→ Task requirements:
Print a faithful copy of the data below, word for word, with the pictures left out.

*** Begin section ***

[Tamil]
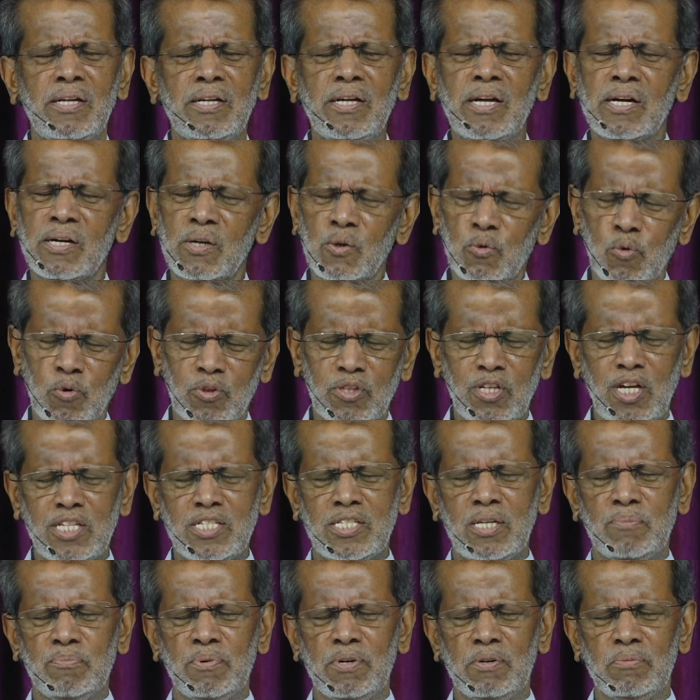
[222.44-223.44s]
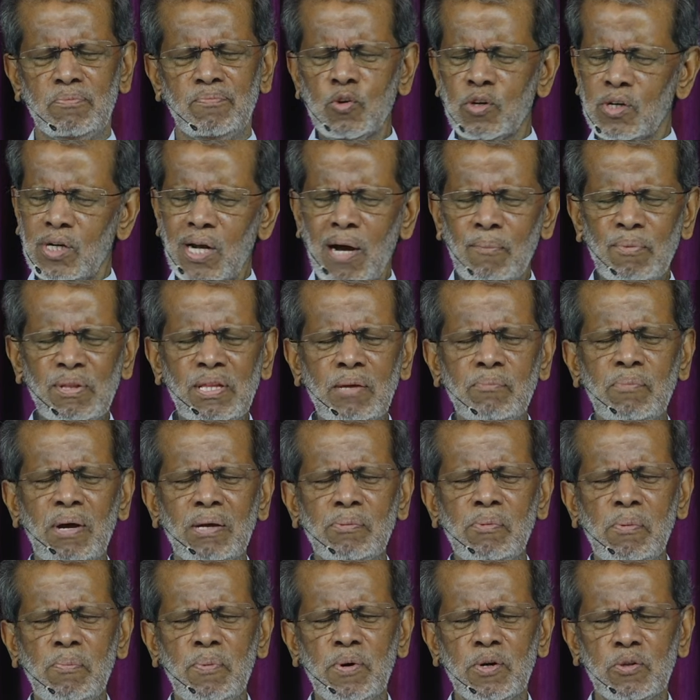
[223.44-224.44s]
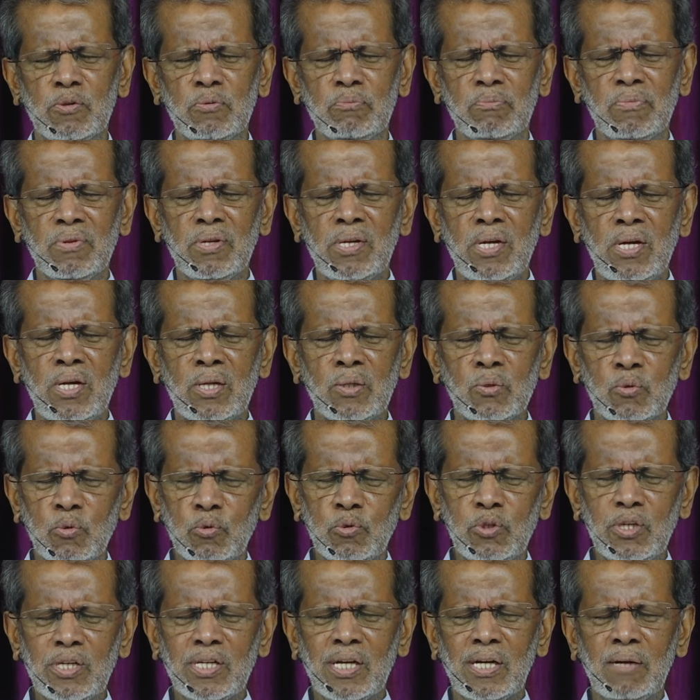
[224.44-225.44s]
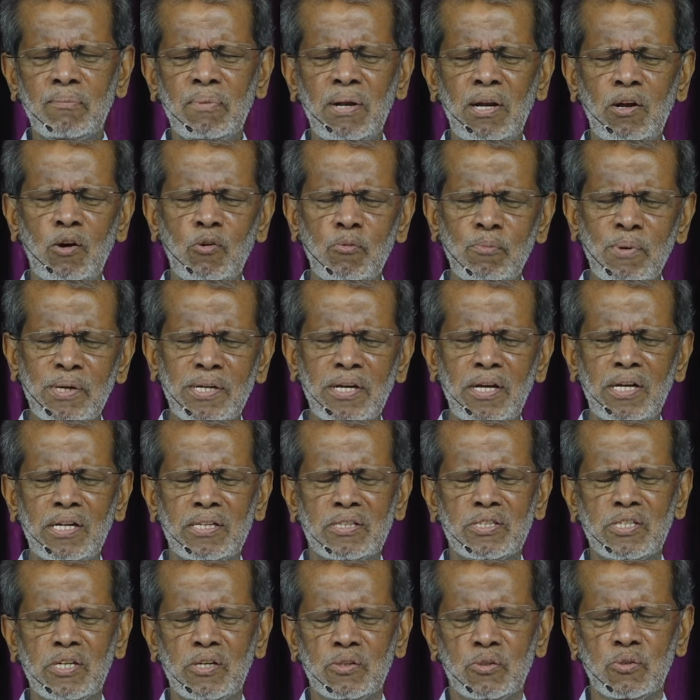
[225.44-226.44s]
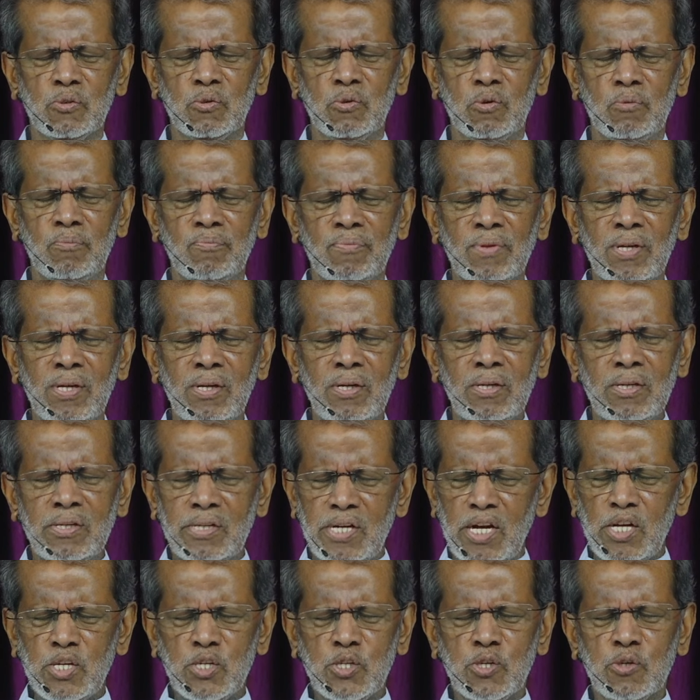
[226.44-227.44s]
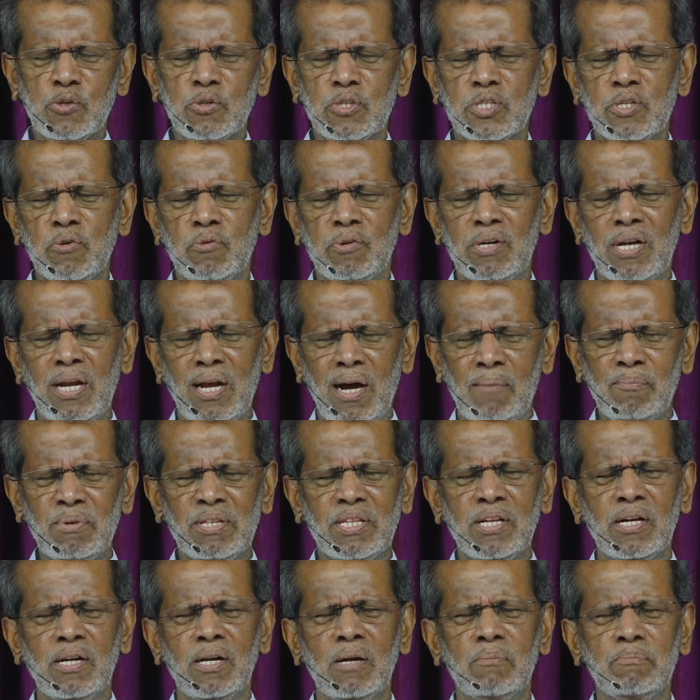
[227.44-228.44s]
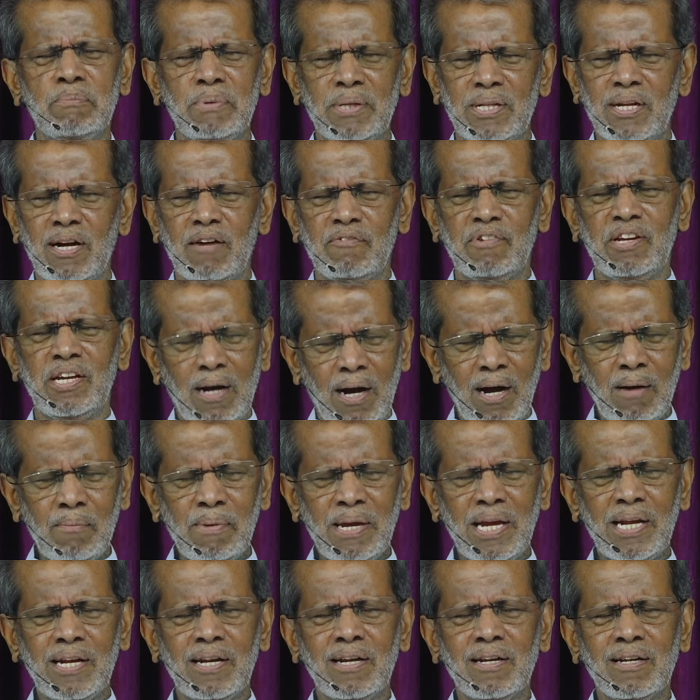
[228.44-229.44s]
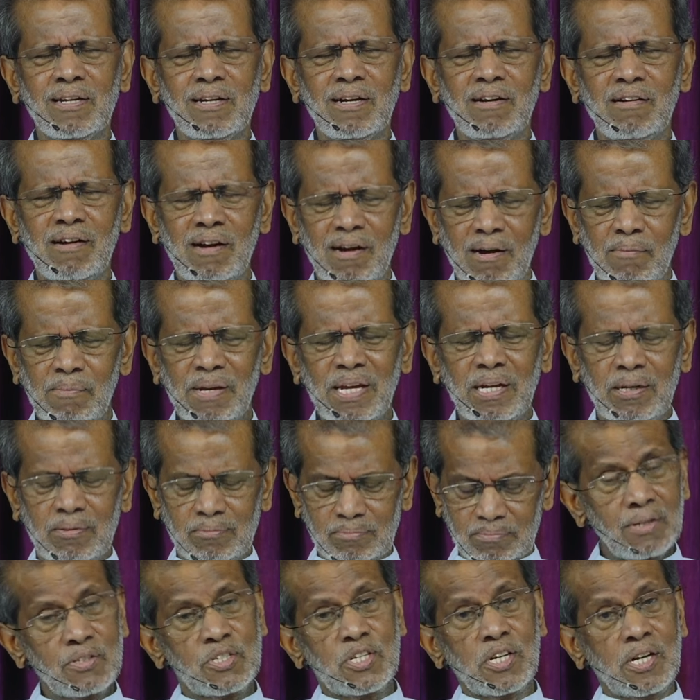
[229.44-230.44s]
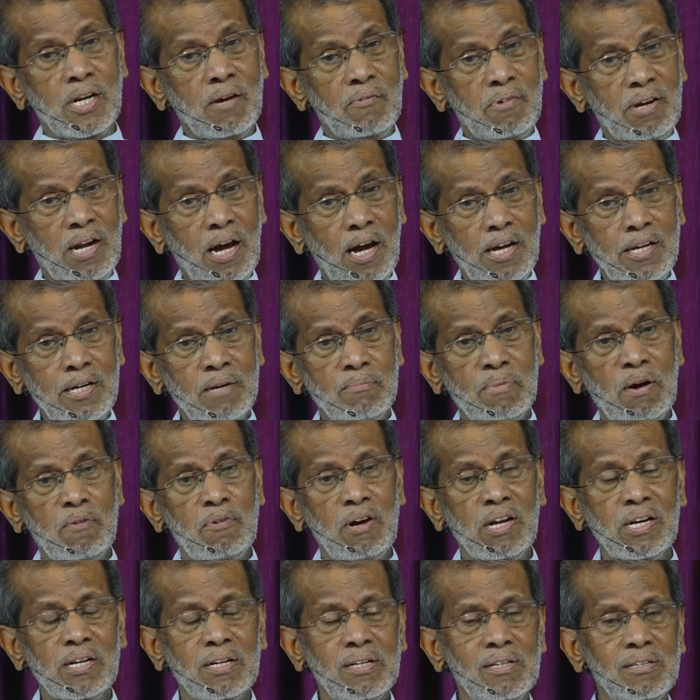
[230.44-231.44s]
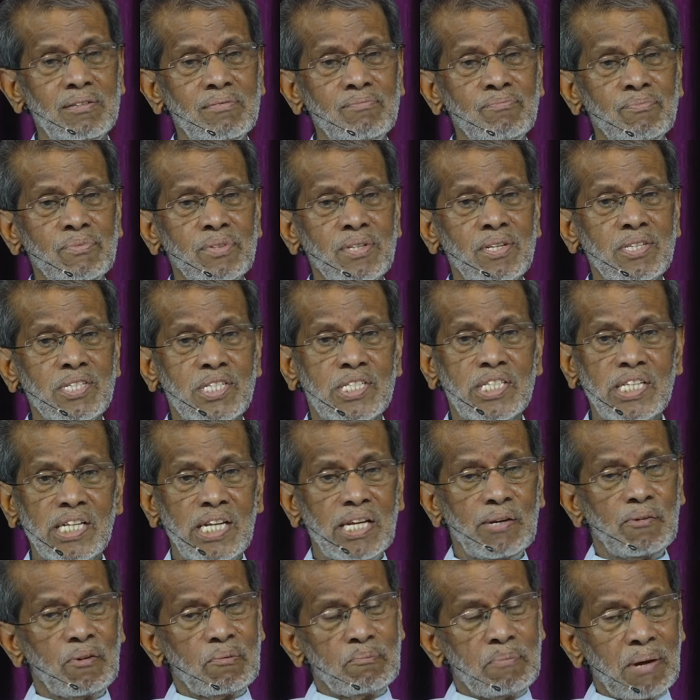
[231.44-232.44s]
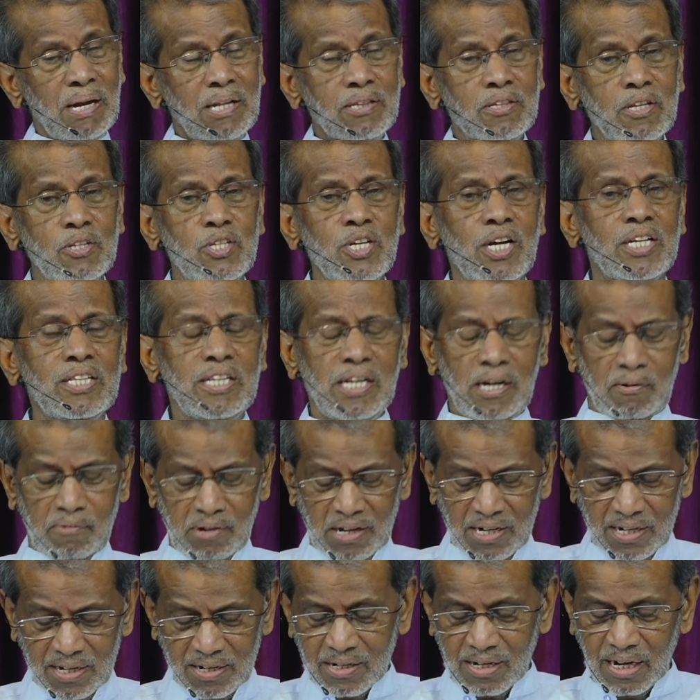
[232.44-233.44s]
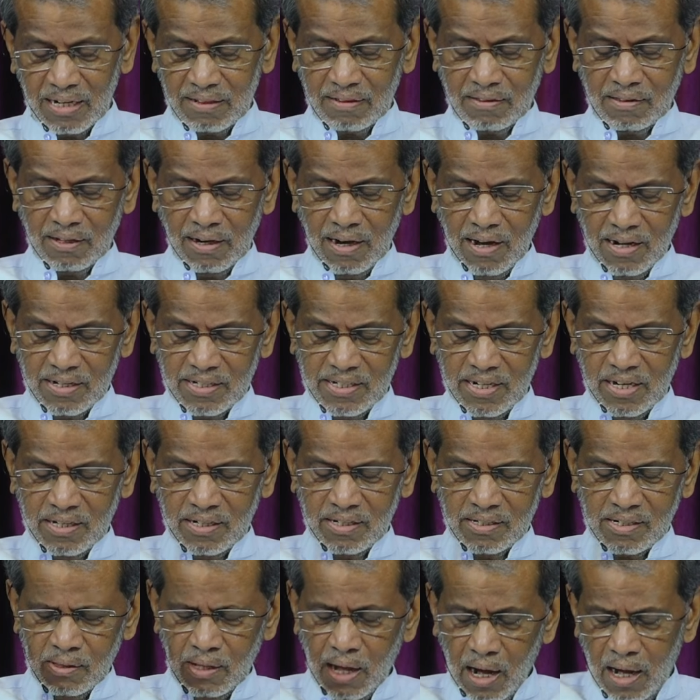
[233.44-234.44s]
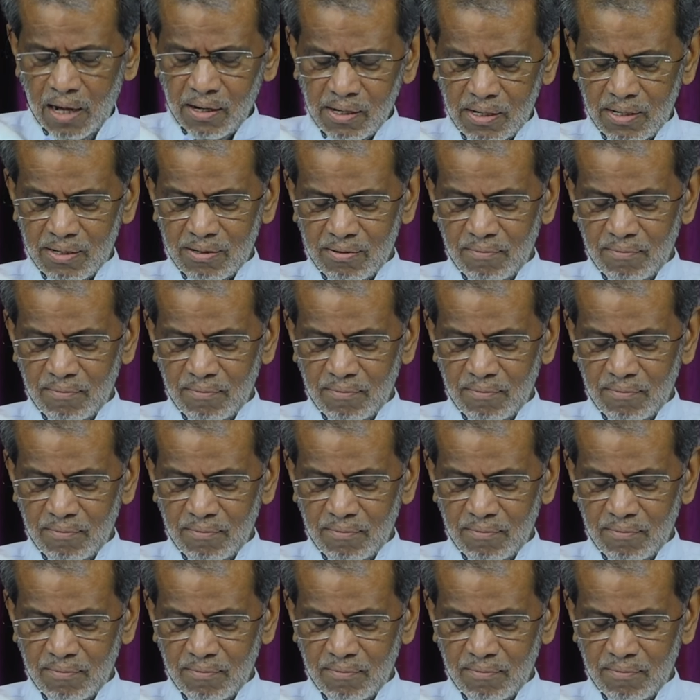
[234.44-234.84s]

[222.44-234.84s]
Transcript: எங்களுக்கு ஒத்தாசை பண்ணும் உங்கள் நாமத்தை மகிமைப்படுத்தும் தூதி கனமெல்லாம் உமக்கே செலுத்துகிறோம் இயேசு கிறிஸ்துவின் நாமத்தில் பிதாவே ஆமேன் ஆமேன் சின்னவன் ஆயிரம் ஆவான் சிறியவன் பலத்த ஜாதி ஆவான் கர்த்தராகிய நான்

*** End section ***

→ Task output:
[Tamil]
[222.44-223.44s]
[223.44-224.44s]
[224.44-225.44s]
[225.44-226.44s]
[226.44-227.44s]
[227.44-228.44s]
[228.44-229.44s]
[229.44-230.44s]
[230.44-231.44s]
[231.44-232.44s]
[232.44-233.44s]
[233.44-234.44s]
[234.44-234.84s]

[222.44-234.84s]
Transcript: எங்களுக்கு ஒத்தாசை பண்ணும் உங்கள் நாமத்தை மகிமைப்படுத்தும் தூதி கனமெல்லாம் உமக்கே செலுத்துகிறோம் இயேசு கிறிஸ்துவின் நாமத்தில் பிதாவே ஆமேன் ஆமேன் சின்னவன் ஆயிரம் ஆவான் சிறியவன் பலத்த ஜாதி ஆவான் கர்த்தராகிய நான்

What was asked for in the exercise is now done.